Ces discussions, dont on aurait tort de s’exagérer la gravité, nous ont appris que M. Gatien-Arnoult faisait son cours sur M. de La Mennais, et M. Ferrari sur Platon et Aristote. De tels sujets de cours ne me semblent pas parfaitement choisis. Il n’y a, dans les facultés de province, qu’une seule chaire de philosophie ; il importe que le professeur consulte, non pas ses convenances personnelles, ni même le goût et les sympathies de son auditoire, mais les besoins de la ville et de la province qu’il habite. Il y a presque partout des traditions qu’il importe de remettre en honneur ; prenons pour exemple Strasbourg. Strasbourg, Montpellier et Rennes sont, par leur position et par leur histoire, nos trois grandes villes scientifiques. Strasbourg est la patrie de Tauler, le philosophe mystique du XIVe siècle. Le professeur de philosophie a là, sous la main, une bibliothèque de cent quarante mille volumes, où sont conservés des manuscrits de Tauler, de Hugues de Saint-Victor et de Gerson. C’est son patrimoine. Voilà une mine féconde pour son enseignement et pour ses travaux. S’il préfère à l’histoire la philosophie spéculative, il a devant lui l’Allemagne. Qui peut être mieux que lui au courant de la philosophie allemande ? Qu’il l’expose et la discute devant son auditoire, et qu’il nous la fasse connaître ensuite dans ses livres ; qu’il juge l’Allemagne avec l’esprit français. Il y a dans Strasbourg même des institutions d’origine allemande, le gymnase protestant, le séminaire protestant, dont les cours sont publics. La ville est pleine d’hommes instruits qui s’intéressent également à la littérature de l’Allemagne et à celle de la France : M. Delcasso, M. Rauter, le professeur de droit ; M. Colin, le traducteur de Pindare ; M. Lehr, qui vient de traduire les poésies de Pfeffel. M. Willm prépare en ce moment une histoire de la philosophie allemande. Avec un tel entourage et de tels secours, dans cette position entre la France et l’Allemagne, la route du professeur de philosophie est toute tracée.

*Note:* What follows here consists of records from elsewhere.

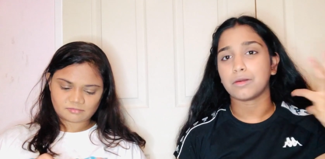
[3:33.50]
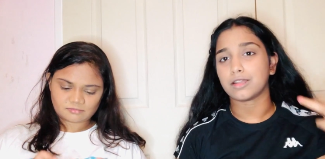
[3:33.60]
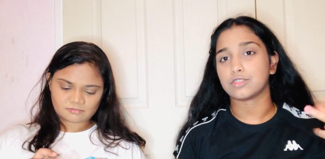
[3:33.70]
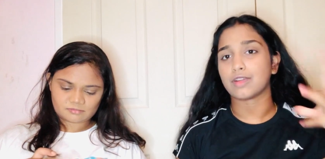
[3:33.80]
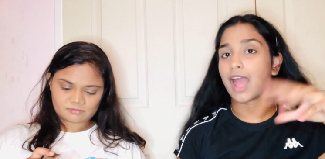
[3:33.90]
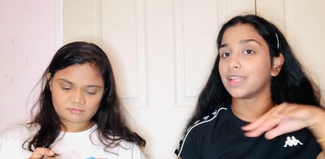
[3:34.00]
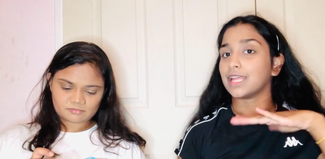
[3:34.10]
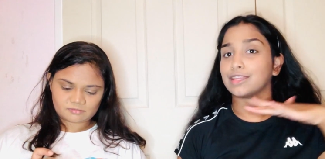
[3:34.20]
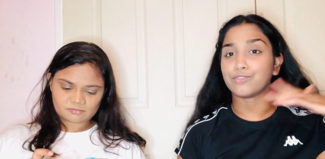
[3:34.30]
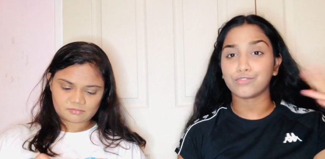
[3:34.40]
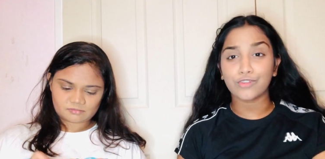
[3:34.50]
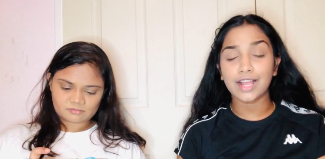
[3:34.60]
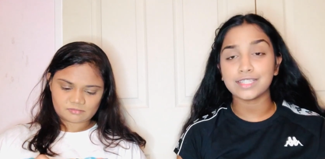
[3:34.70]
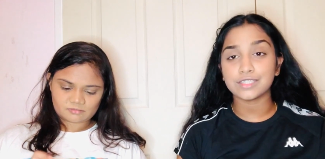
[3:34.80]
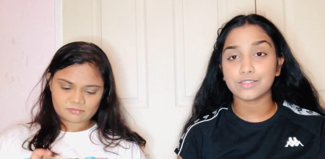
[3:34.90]
Speaker 1: want to try like the
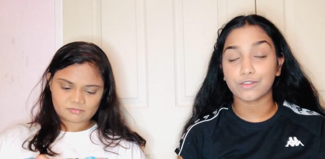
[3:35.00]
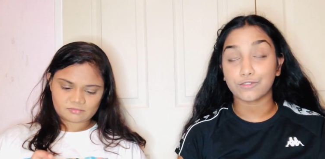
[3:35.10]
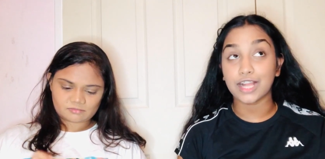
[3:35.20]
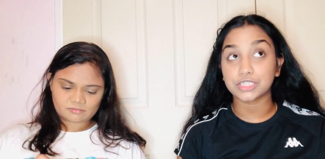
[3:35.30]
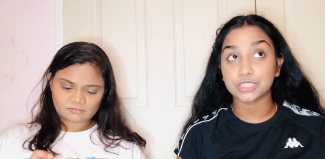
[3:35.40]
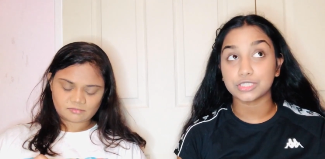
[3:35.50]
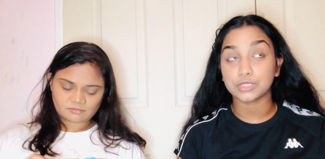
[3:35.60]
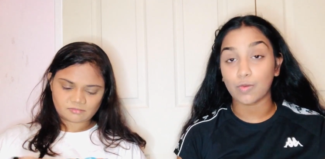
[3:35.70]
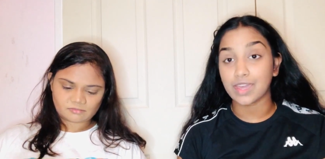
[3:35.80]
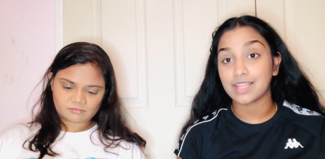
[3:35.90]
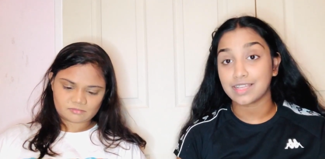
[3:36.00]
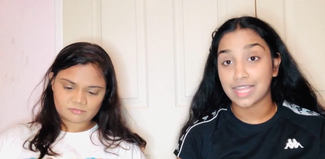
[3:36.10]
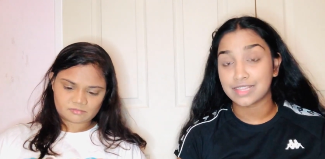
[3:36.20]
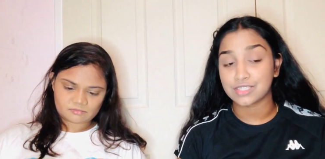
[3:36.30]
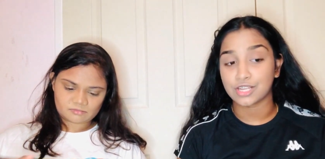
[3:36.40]
friend the fresh soy
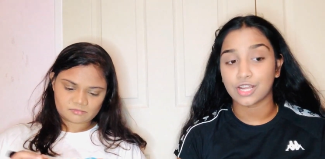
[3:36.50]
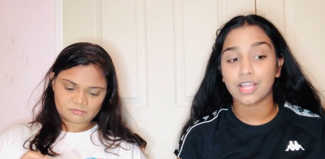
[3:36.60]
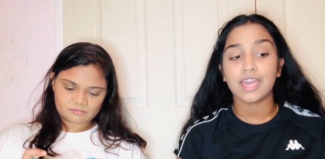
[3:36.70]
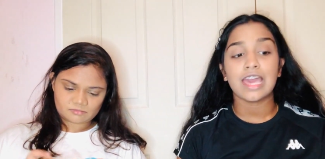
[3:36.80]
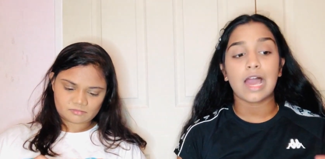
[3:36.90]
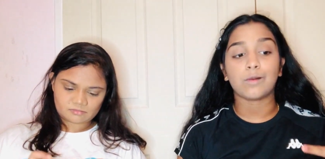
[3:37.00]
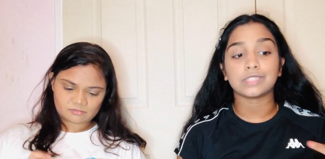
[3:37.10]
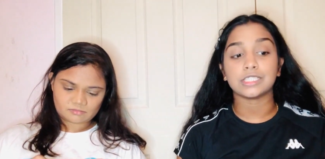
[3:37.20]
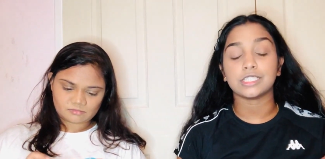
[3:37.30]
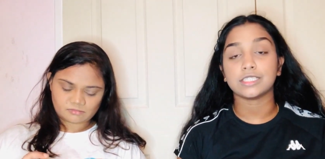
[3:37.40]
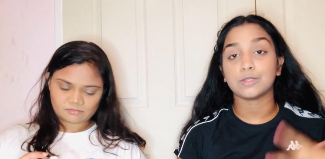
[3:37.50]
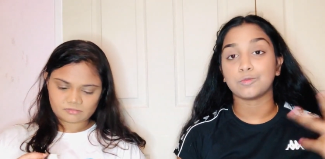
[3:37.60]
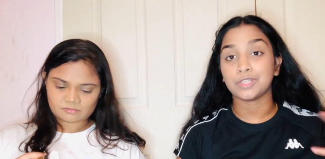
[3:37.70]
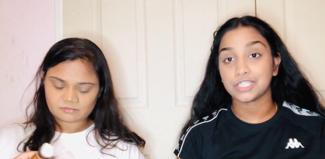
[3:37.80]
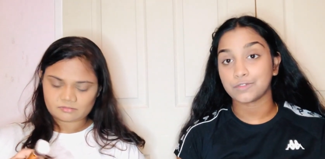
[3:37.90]
cleanser i want to try the
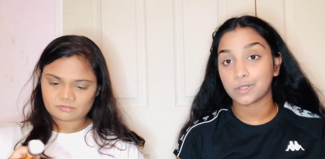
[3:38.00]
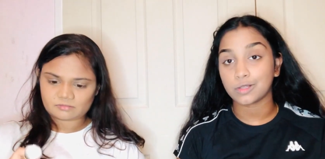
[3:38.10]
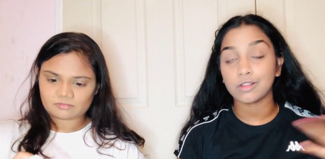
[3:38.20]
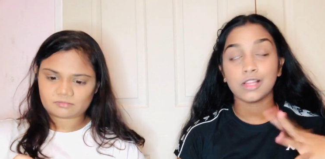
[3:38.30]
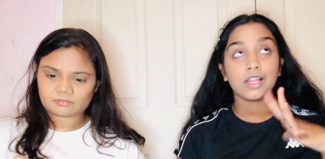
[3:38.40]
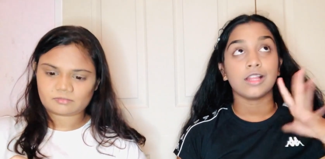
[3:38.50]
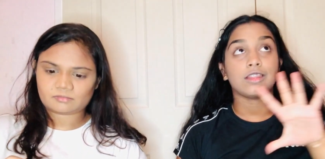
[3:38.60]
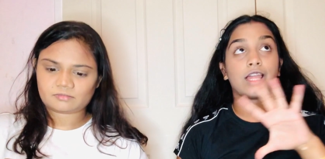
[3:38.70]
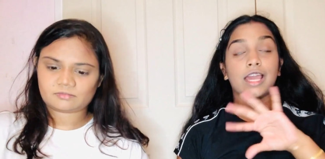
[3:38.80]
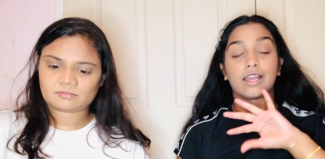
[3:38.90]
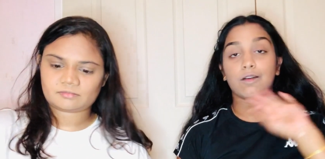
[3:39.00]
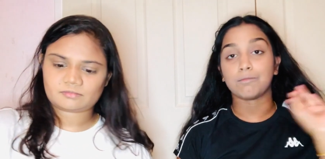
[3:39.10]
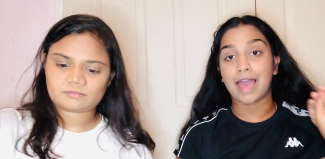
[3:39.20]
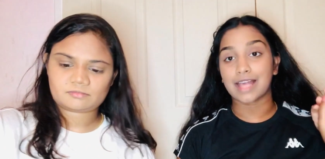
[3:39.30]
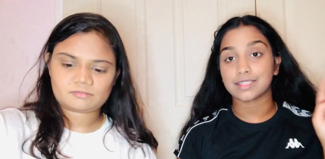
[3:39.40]
wishful like
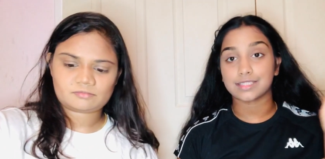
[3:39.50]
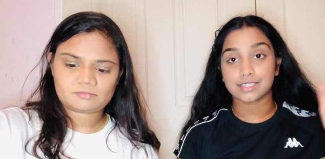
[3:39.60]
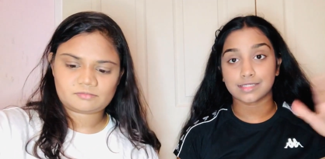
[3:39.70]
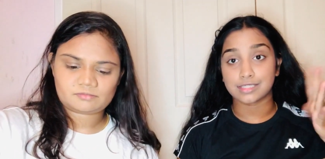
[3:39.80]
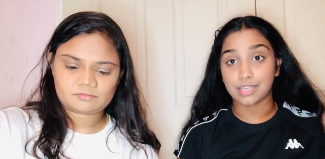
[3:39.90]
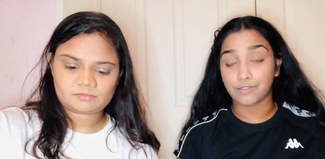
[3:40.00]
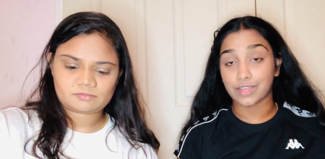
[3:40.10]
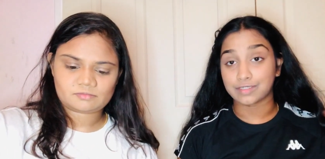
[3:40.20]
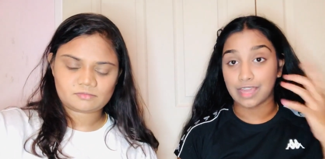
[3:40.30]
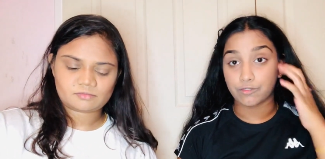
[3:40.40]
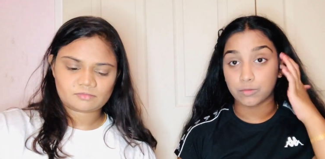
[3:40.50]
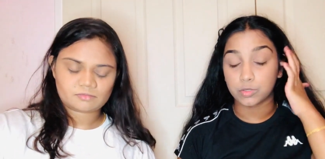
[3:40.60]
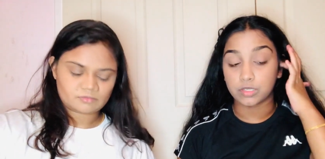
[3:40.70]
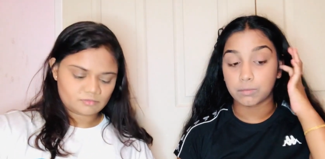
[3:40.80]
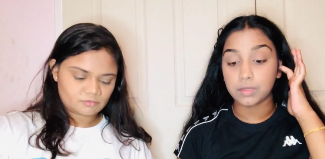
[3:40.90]
masks and stuff like that from
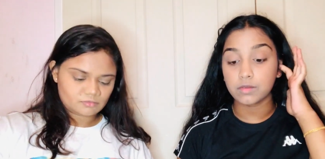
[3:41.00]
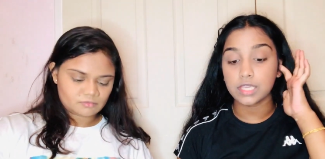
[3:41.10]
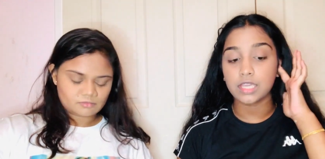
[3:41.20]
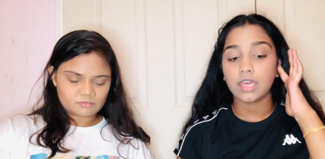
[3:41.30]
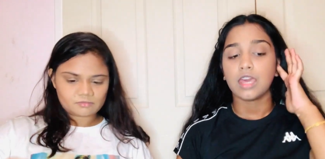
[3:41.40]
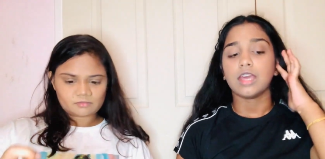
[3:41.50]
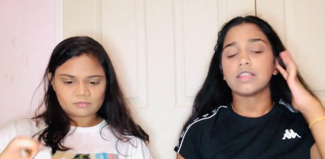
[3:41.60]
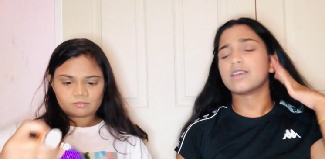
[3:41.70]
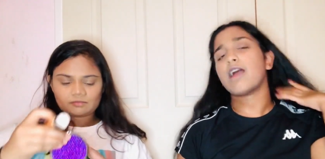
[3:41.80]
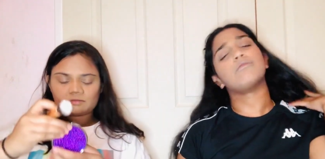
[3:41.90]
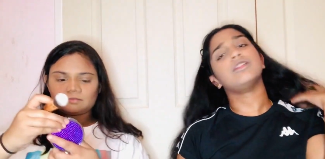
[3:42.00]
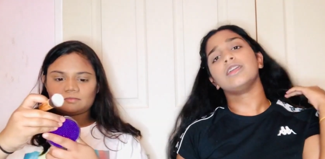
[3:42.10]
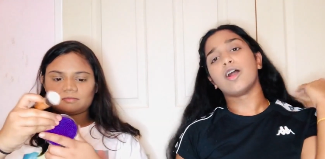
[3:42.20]
huda beauty so i'm really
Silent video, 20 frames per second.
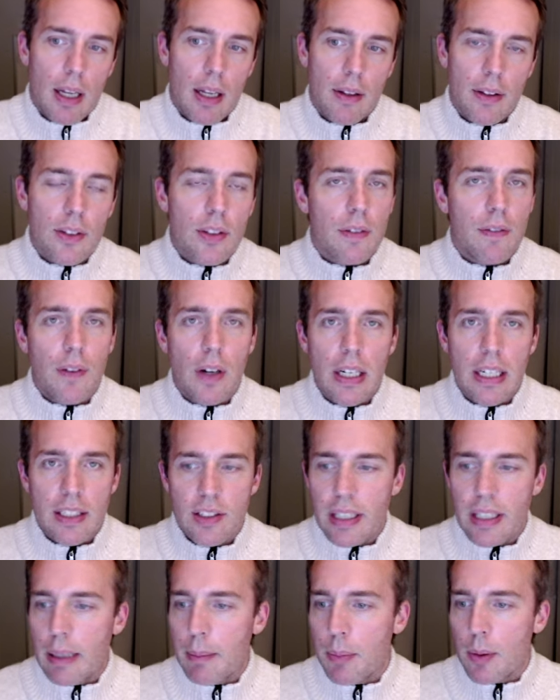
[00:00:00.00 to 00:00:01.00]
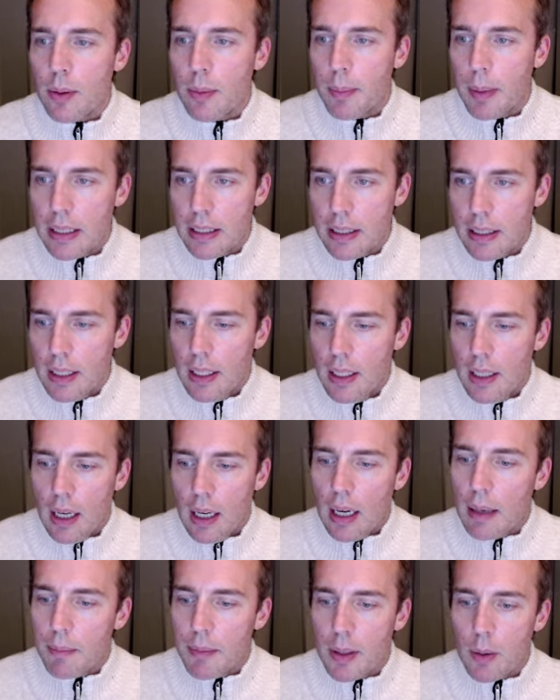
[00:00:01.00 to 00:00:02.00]
It's a fun example, but
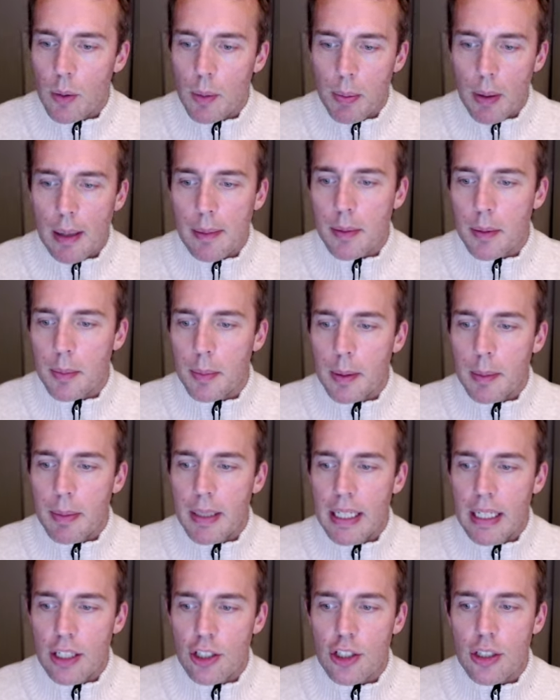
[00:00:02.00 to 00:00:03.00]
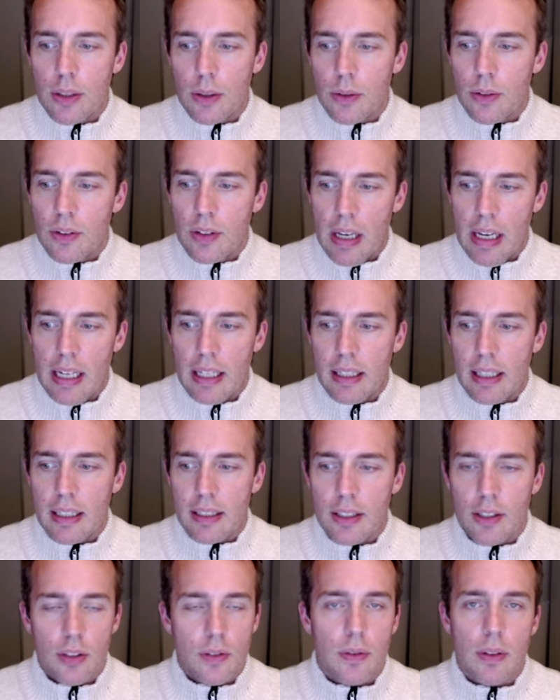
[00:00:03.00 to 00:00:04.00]
there would probably be issues saying
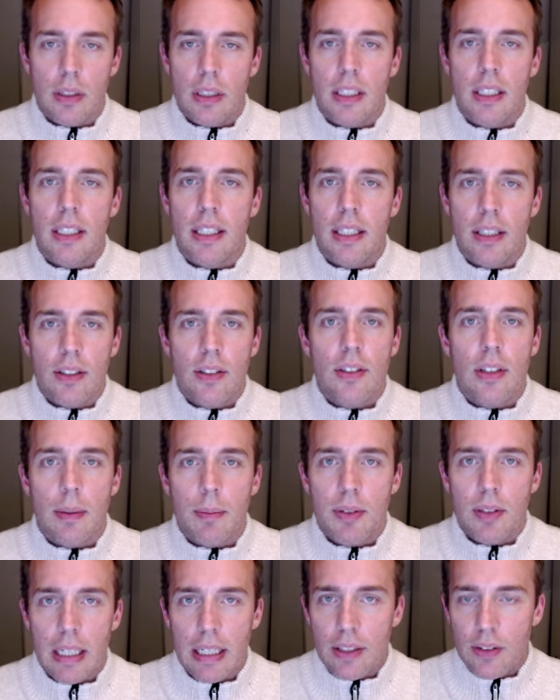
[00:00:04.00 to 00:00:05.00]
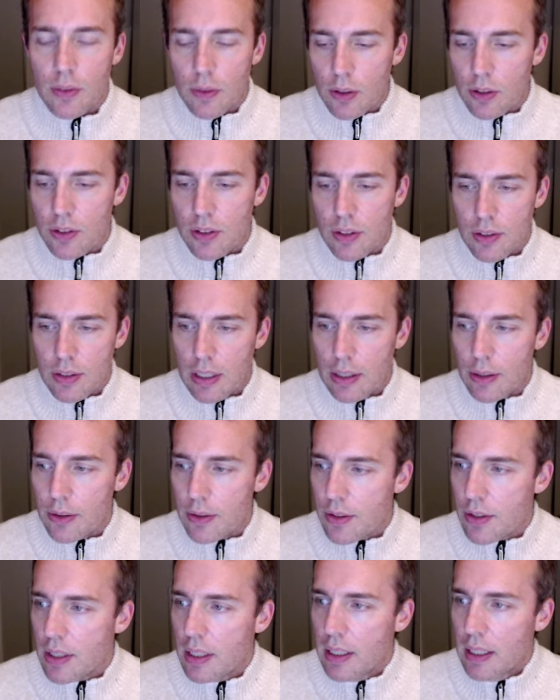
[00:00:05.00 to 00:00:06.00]
that there's validity to some states versus
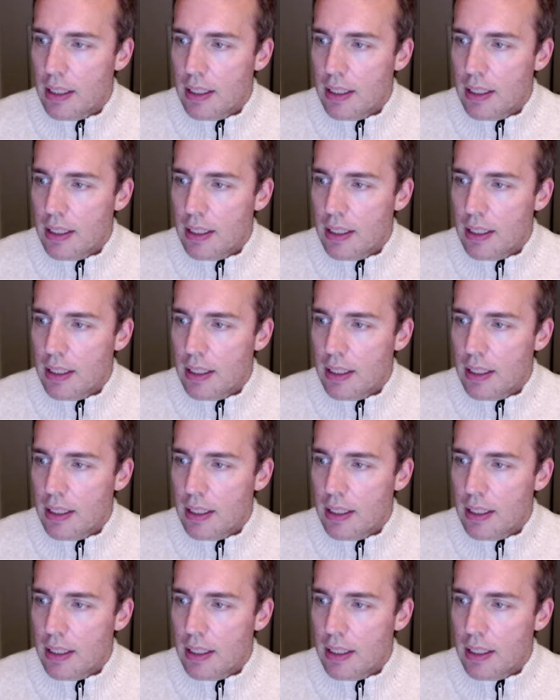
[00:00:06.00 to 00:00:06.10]
others.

Lyon est aussi une ville mystique. Gerson y voulut mourir, Saint-Martin y fonda son école ; mais Lyon est une seconde capitale, et appartient au mouvement général de la France. La ville littéraire, la reine poétique du Midi, c’est Toulouse. Le peuple de Toulouse est passionné pour sa ville, pour sa poésie, pour sa religion, et ne sépare pas de son orgueil national son attachement à ses croyances.